There are non-opensource language implementations and platforms out there. And they are being used. People develop useful things in VB, Allegro Common Lisp, K, etc. You may even fool yourself in thinking that as long as there is an open sourced implementation of the language (or platform) then you are safe from the lock-in scenario. But, when you start using something proprietary, you have to commit.

So, here I am thinking about EFX 2.0 (in particular, Storybot and what I'll call "blog-in-a-box"). Does it really matter that I am developing it in an open source language with open source libraries? Not really. Especially when considering that the end user doesn't care. I am also not currently collaborating with a community of developers.

Here is something interesting I've noticed: The proprietary language implementations seem slicker and sturdier... or maybe just more focused. I've been (re)looking at Rebol and I like what I see: Small footprint (under 1MB!), lots of built in stuff, and a free development and binary distribution. But, its proprietary. So what? Isn't the point of developing "end user products" to give the end user something easy to work with?

Am I fooling myself into thinking that just by using Tcl, Gawk or Ksh that I am making it any easier for the end user? Am I really making something that will be improved upon by developers? Are there that many Tcl, Gawk or Ksh developers out there who will modify, improve and support EFX? Probably not.

All of the open source languages I've been using (Perl, Tcl, Gawk, etc) have packaging issues. Some of these issues are ones of quality and integration (e.g. Tcllib's ftp, pop3 and mime packages use very different semantics). Some of these issues are bundling and installation (ugh, how do I bundle AFT if it needs CPAN stuff, or how much time do I spend reducing the Active State distribution dependency of EFX?).

Now, I am not talking about commercializing EFX or any other software I produce, but I've already limited my open source community cred by using non-trendy languages. There is not a huge Tcl, Gawk or Ksh community interested in hacking EFX. I doubt there would ever be.

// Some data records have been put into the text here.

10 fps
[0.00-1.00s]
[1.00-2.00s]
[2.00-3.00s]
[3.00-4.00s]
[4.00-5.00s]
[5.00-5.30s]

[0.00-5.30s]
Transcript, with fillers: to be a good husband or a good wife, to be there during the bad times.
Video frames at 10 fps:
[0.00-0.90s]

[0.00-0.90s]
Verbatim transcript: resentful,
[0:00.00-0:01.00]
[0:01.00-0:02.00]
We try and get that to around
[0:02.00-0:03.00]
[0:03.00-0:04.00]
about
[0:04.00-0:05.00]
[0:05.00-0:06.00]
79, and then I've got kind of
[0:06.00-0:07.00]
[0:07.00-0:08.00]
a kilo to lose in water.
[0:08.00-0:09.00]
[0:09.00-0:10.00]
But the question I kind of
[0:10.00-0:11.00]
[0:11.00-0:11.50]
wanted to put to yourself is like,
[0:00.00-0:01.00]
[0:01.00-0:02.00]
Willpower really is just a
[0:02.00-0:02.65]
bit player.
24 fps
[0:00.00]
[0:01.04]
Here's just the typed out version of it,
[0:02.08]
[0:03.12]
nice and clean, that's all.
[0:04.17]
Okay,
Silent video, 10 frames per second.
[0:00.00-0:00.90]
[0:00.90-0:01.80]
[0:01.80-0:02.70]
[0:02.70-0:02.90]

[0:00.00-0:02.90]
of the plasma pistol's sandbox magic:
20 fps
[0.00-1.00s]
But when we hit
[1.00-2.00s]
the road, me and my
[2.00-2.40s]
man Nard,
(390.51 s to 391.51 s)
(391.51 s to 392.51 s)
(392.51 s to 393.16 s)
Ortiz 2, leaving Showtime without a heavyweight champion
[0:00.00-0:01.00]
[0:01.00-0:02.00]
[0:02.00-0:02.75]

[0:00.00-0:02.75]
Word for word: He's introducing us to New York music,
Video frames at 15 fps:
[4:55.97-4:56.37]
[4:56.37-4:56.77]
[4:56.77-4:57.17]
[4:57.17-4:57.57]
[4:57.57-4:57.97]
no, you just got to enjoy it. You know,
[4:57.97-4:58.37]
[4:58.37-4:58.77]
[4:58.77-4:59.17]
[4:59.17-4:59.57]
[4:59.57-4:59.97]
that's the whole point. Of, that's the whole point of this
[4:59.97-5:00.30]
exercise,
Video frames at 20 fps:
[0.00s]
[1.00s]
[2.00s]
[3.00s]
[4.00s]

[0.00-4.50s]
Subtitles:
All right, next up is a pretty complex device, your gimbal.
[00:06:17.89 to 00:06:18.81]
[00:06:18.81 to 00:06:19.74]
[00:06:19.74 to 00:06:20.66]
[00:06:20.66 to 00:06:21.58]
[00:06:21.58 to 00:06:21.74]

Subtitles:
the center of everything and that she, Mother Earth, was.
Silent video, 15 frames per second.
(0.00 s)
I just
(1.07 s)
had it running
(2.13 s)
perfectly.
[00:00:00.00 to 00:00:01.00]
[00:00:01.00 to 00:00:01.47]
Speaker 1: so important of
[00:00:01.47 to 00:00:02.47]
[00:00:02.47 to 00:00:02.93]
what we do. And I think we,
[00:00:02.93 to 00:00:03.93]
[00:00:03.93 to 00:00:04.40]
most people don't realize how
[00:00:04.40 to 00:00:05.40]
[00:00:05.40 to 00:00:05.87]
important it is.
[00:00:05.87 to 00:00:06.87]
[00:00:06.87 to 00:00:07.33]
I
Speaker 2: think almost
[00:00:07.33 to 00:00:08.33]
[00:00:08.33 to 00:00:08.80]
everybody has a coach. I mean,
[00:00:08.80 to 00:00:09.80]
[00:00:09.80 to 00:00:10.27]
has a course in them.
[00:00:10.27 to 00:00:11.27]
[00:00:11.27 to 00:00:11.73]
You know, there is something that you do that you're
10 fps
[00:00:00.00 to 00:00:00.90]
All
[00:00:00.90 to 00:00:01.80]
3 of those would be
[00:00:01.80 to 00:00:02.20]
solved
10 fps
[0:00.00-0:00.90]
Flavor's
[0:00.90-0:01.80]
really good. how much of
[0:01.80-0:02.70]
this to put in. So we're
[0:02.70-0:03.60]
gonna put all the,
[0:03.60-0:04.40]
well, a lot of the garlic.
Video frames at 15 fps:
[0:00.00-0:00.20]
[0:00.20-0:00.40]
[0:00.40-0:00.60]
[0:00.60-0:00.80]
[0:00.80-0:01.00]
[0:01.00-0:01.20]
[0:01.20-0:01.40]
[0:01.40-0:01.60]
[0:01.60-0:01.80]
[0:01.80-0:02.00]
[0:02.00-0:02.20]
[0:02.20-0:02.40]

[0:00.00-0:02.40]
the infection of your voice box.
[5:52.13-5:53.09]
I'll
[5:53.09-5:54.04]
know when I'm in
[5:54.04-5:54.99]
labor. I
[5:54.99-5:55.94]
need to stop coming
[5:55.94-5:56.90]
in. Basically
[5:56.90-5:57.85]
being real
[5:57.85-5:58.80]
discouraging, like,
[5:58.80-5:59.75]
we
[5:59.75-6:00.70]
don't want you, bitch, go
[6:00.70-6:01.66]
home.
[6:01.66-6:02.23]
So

A lesson: AFT has been out for around 10 years now. I've got (probably) dozens of users around the web. I know of people who install it for their students, co-workers or departments. I've had under a half-dozen code contributions in those 10 years. My Perl isn't great, so one would expect to see more "fixes" or improvements. Most of the "improvements" I've received has been to the rule files (templates), not the Perl code.

Most people just want it to install easy. They don't seem to care that it is in Perl or (perhaps) whether or not it used an open-source language.

Now, I am sure some of my user base that install AFT through Debian or FreeBSD distributions (apt-get and Ports, respectively) would not have found or bothered to install AFT if it wasn't there, but I do get quite a bit of download traffic at the AFT website.

So, if AFT was bundled as a source file and a single rebol runtime binary (for Solaris, Linux, FreeBSD, Windoze, etc), how many people would refuse to give it a try?